O produto não veio. “O Estado alega que não tem dinheiro, que está em crise. Já estou esperando há um ano e cinco meses, mas a doença não espera. Tive que fazer alguma coisa”, relata, sobre a iniciativa de cultivar a Cannabis.
Risco
Em novembro, a família dele e de Margarete Brito, 44, ambas do Rio, também conseguiram o salvo-conduto para cultivar a maconha.
“Se o Estado não pode cumprir esse papel, ele tem que permitir ao menos que nós façamos”, diz Margarete, também presidente da Associação de Apoio à Pesquisa e Pacientes de Cannabis Medicinal.
Há dez meses, ela mantém vasos da planta, cujo extrato é usado para tratar a filha Sofia, 8, que tem a síndrome CDKL5, doença rara que causa epilepsia. Margarete aprendeu pela internet e com outros cultivadores a extrair o óleo.
Em geral, o receio de ter as plantas apreendidas foi o que motivou as famílias a tentar obter o salvo-conduto. A lei não diferencia a quantidade entre tráfico e consumo.
“E se chegar alguém aqui, vão destruir? Tenho que garantir o direito da minha filha”, diz Maria Aparecida.
Segundo ela, desde que a filha Clarian começou a tomar gotas do óleo, em 2014, as crises diminuíram 80%. “Antes, duravam até uma hora. Agora, ela volta em minutos.”
Para Margarete, apesar das decisões abrirem caminho para apoio ao cultivo medicinal, ainda há impasses. “Mesmo que outras famílias entrassem com habeas corpus, elas teriam que importar ilegalmente a semente”, diz. E foi exatamente isso que ela fez.
Universidades
Ao mesmo tempo em que discussões sobre o cultivo da maconha para uso medicinal avançam na Justiça, a análise dos extratos artesanais e importados produzidos a partir da Cannabis começa a ganhar espaço nas universidades.

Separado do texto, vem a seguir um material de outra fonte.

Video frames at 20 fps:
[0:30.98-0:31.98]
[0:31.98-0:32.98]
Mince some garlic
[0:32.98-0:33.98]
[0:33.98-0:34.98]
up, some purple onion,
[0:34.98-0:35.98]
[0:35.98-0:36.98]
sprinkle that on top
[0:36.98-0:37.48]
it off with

É o caso do Farmacannabis, projeto da UFRJ (Universidade Federal do Rio de Janeiro) que visa analisar óleos à base de maconha.

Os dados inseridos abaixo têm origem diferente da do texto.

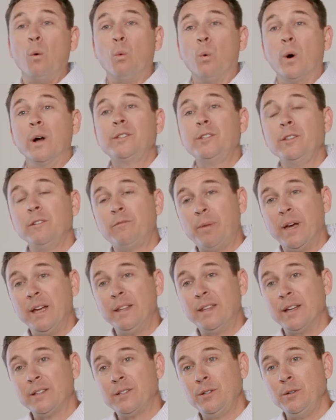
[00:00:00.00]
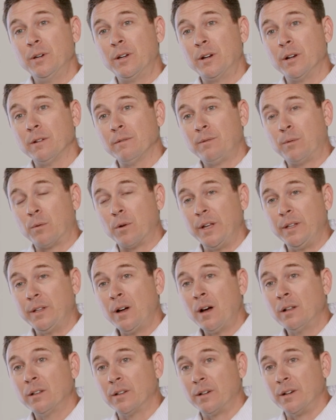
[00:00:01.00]
Once you've paid that
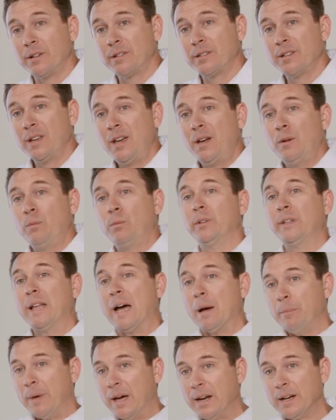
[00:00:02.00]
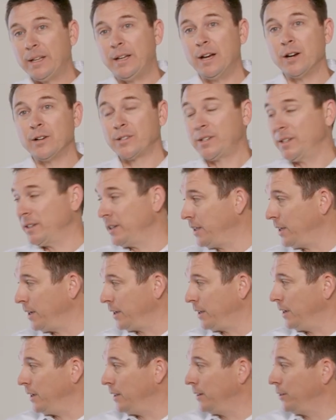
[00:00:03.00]
$240, well, now Medicare is going to
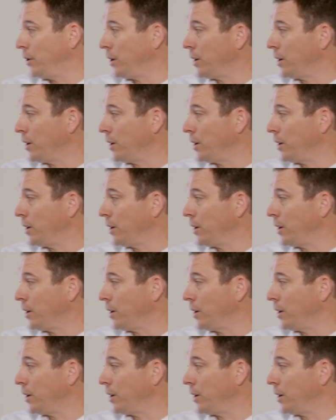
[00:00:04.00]
kick in.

O objetivo é saber qual é, de fato, a concentração de derivados da maconha nesses produtos –casos como o CBD (canabidiol) e o THC (tetrahidrocanabinol), por exemplo.
“Vamos verificar as concentrações dos extratos e ver como está indo o tratamento, ou seja, se podemos associar a resposta ao maior nível de algumas substâncias”, explica a professora-adjunta de farmácia Virgínia Carvalho, que coordena a proposta.

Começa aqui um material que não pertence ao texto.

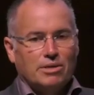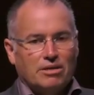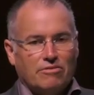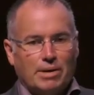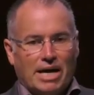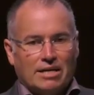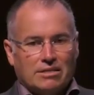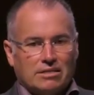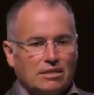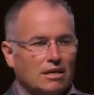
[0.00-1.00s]
bit of a
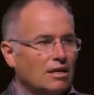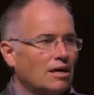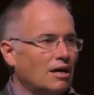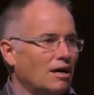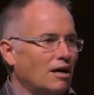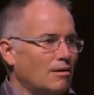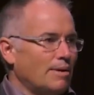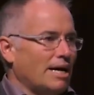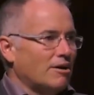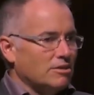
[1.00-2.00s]
bias
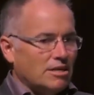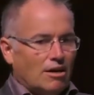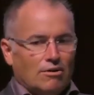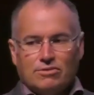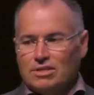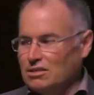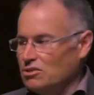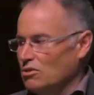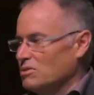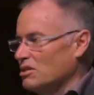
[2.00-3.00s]
about ourselves in
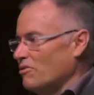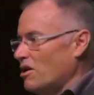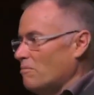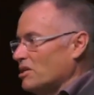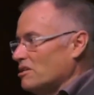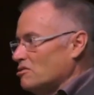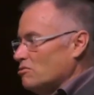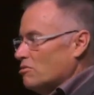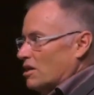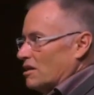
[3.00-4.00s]
terms of our ability to
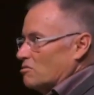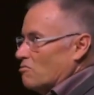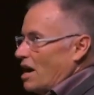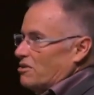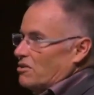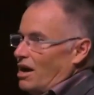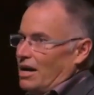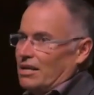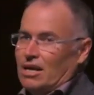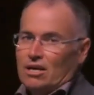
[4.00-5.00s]
do things right or
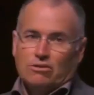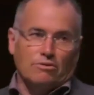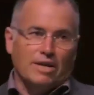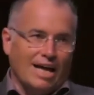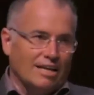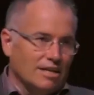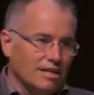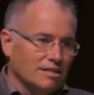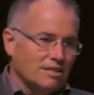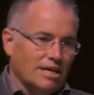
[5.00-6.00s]
not. The reality
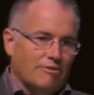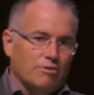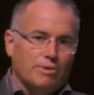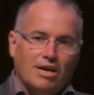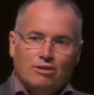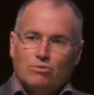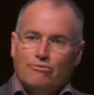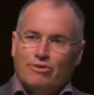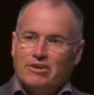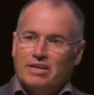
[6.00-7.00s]
is, like everybody else, we're
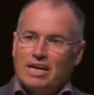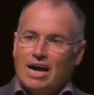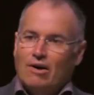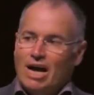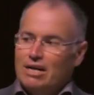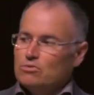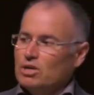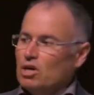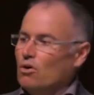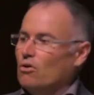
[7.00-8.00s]
figuring it out as
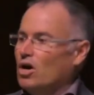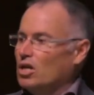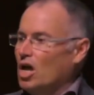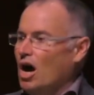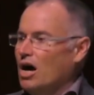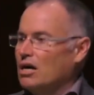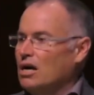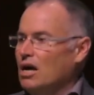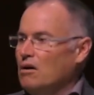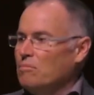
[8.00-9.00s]
we go along,
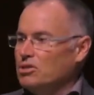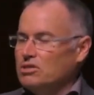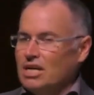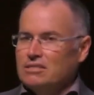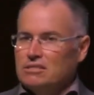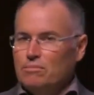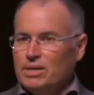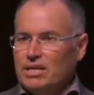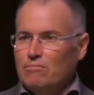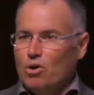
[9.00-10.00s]
but there tends to
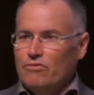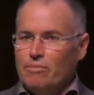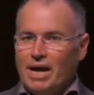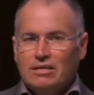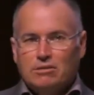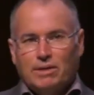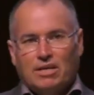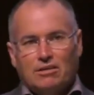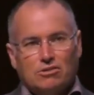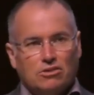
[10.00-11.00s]
be more of a bias
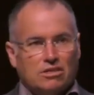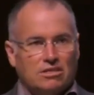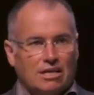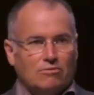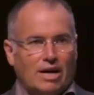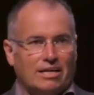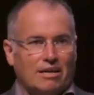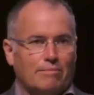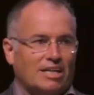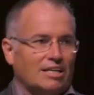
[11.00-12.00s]
because you're successful
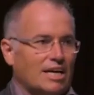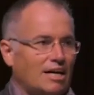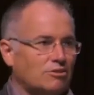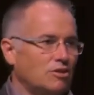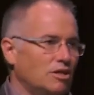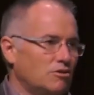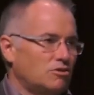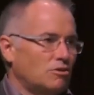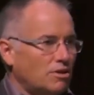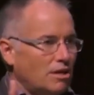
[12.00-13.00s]
academically, it got you here,
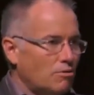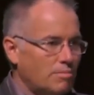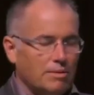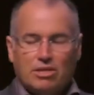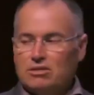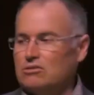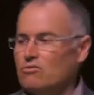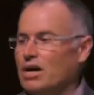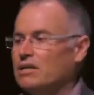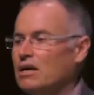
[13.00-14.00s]
so okay, well maybe this is
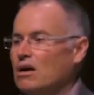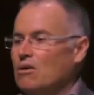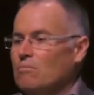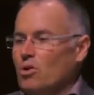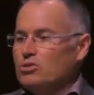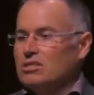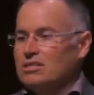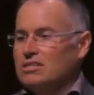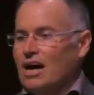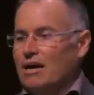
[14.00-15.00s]
right most of
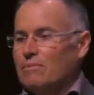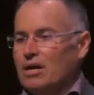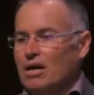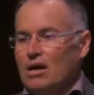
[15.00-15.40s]
the time.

Segundo ela, muitos óleos importados anunciam nos rótulos maior proporção de canabidiol, mas há dúvidas sobre a real concentração.
A dúvida também ocorre porque o THC é visto com ressalva por alguns médicos pelo efeito psicoativo –o canabidiol já tem aval do Conselho Federal de Medicina para uso compassivo em crianças com epilepsia. Há casos, no entanto, em que o THC também tem sido indicado por médicos.
Após as decisões na Justiça, famílias que ganharam o aval para cultivo da maconha iniciaram uma campanha virtual para arrecadar recursos para o projeto da UFRJ. A ideia é obter R$ 60 mil, usados para compra de insumos para análise dos óleos. Já foram arrecadados R$ 17 mil. A ideia é investigar extratos usados em até 300 tratamentos.
Para o neuropediatra Eduardo Faveret, saber as concentrações é importante para o tratamento. “Na epilepsia, se muda um lote e a dose cai até 30%, isso pode gerar uma crise epiléptica e instabilidade”, diz.